L'OMS ha iniziato a programmare una nuova revisione dei codici che, con la sigla ICD-11, dovrebbe essere resa pubblica nel 2011.

Anche le malattie dermatologiche sono comprese nella classificazione ICD-10. Della revisione dei codici dermatologici si occuperà un gruppo di esperti dell' ILDS, diretto da Robert Chalmers e Michael Weichenthal, di cui farà parte anche il Dr. Luigi Naldi, direttore del Centro Studi GISED.

Un altro gruppo di lavoro dell'ILDS ha elaborato una proposta per la revisione della lista di farmaci essenziali dell'OMS per i farmaci usati nel trattamento delle malattie dermatologiche (2).

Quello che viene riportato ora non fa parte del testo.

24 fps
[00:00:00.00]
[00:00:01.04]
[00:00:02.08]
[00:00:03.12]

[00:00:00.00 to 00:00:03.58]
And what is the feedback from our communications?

A cura della Redazione scientifica.

  1. http://www.who.int/classifications/icd/en/
  2. http://web.ilds.org/cms/uploads/docs/ILDS_WHO_2008_a.pdf

Andrew Krasnow

Pubblicata il 13/2/2009


Andrew Krasnow è un provocatorio artista americano che tra i vari materiali usati per costruire oggetti simbolici, riuniti in una mostra (Of the flesh) appena conclusa a Londra, inserisce frequentemente la pelle.

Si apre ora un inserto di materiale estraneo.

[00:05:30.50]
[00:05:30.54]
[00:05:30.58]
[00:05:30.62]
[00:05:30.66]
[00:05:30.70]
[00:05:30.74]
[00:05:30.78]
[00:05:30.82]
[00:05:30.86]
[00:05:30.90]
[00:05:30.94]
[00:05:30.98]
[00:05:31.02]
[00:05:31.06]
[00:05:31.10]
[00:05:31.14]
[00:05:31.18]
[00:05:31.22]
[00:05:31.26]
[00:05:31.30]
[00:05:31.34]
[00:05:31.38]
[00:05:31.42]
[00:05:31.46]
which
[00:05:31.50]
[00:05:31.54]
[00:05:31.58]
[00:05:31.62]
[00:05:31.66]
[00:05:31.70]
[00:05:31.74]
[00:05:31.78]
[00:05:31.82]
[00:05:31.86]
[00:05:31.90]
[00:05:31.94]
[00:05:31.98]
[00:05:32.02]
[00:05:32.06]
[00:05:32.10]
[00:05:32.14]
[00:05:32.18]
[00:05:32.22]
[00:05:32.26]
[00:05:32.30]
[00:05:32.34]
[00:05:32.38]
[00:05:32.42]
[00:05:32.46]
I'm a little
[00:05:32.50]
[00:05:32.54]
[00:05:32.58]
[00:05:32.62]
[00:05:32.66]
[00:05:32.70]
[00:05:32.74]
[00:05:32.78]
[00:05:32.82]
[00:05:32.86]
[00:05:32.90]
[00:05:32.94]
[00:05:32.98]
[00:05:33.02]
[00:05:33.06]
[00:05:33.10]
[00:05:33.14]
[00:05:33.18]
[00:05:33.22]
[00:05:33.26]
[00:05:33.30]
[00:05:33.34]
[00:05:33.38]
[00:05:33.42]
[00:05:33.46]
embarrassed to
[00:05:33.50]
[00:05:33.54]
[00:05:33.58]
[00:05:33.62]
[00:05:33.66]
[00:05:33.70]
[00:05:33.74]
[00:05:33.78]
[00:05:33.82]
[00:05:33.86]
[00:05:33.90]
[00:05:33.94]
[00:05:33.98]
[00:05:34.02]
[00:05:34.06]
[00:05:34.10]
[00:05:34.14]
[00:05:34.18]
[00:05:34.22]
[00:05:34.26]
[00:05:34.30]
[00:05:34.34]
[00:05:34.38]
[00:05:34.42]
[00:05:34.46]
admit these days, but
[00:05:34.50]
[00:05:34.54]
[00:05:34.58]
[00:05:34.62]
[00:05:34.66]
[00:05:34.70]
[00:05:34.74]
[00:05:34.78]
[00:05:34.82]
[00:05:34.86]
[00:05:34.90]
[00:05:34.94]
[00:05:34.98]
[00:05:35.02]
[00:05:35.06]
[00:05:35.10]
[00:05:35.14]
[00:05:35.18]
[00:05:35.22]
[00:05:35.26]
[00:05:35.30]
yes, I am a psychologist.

La pelle, di origine umana, raccolta "legalmente" in molti anni è diventata un materiale da incorporare nelle sue produzioni artistiche, sempre molto controverse. A partire da una discussa bandiera americana larga circa due metri fatta, subito dopo la prima Guerra del Golfo, utilizzando lembi di pelle umana, fino a numerosi oggetti di uso comune, stivali da cowboy, hamburger, fondine di pistole, una mappa degli Stati Uniti etc. Tutti oggetti che, nella loro quotidianità, rappresentano alcuni aspetti della vita americana e non solo. Non sono scelti a caso, quindi. Per poter usare questo materiale, poco usuale per una artista, Andrew Krasnow ha dovuto naturalmente aderire ad alcune richieste legali e nello stesso tempo soddisfare le regole della UK Human Tissue Authority relative alla conservazione, rimozione e uso di corpi, organi e tessuti umani.

Di questo particolare artista si occupa anche la rivista Nature nella sua rubrica "Book and Arts" (1).

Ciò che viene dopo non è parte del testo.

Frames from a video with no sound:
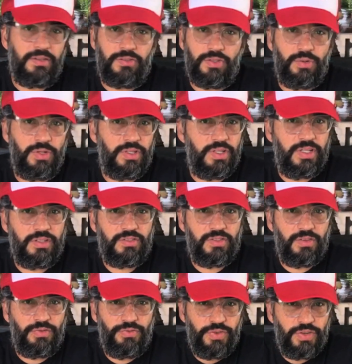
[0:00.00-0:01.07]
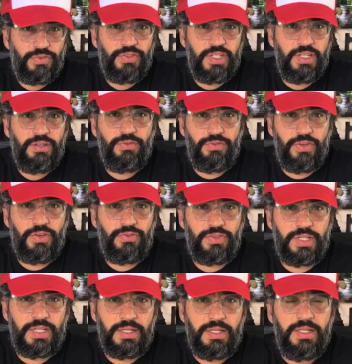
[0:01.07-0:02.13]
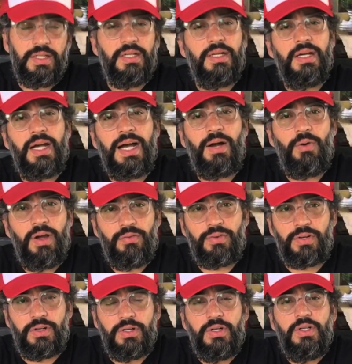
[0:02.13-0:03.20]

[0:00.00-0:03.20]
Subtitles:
So it's 50-50. However,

A cura della Redazione scientifica.

  1. Kemp M. More than skin deep. Nature 457, 665 (5 February 2009)

Mappe dermatologiche online

Pubblicata il 6/2/2009


La dermatologia è sicuramente la più visuale delle discipline mediche. Il web offre oggi la possibilità di raccogliere e conservare collezioni di immagini dermatologiche a cui è possibile accedere in maniera semplice e gratuita.

Esistono atlanti online quali Dermatlas, DOIA , PeDOIA, la sua versione pediatrica, e l' Atlante Dermatologico Brasiliano che consentono di accedere ad oltre 18.000 immagini.

Un articolo pubblicato sulla rivista IJDVL descrive Map of Dermatology, un servizio, che utilizzando il motore di ricerca Google Image Search, permette la ricerca di immagini dermatologiche sulla base della regione del corpo o della morfologia piuttosto che a partire dal nome della condizione. E' possibile ritrovare migliaia di immagini corrispondenti ai termini della ricerca facilitando il riconoscimento e la diagnosi differenziale delle lesioni cutanee (1).

Lo strumento interattivo potrebbe essere utile soprattutto per medici non dermatologi, studenti con interesse alla dermatologia o personale sanitario in genere (2).

A cura della Redazione scientifica.

  1. Kamel Boulos MN. Map of dermatology: web image browser for differential diagnosis in dermatology. Indian J Dermatol Venereol Leprol. 2006;72:72-4.
  2. Kamel Boulos MN. Map of dermatology: 'first-impression' user feedback and agenda for further development. Health Info Libr J. 2006;23:203-13.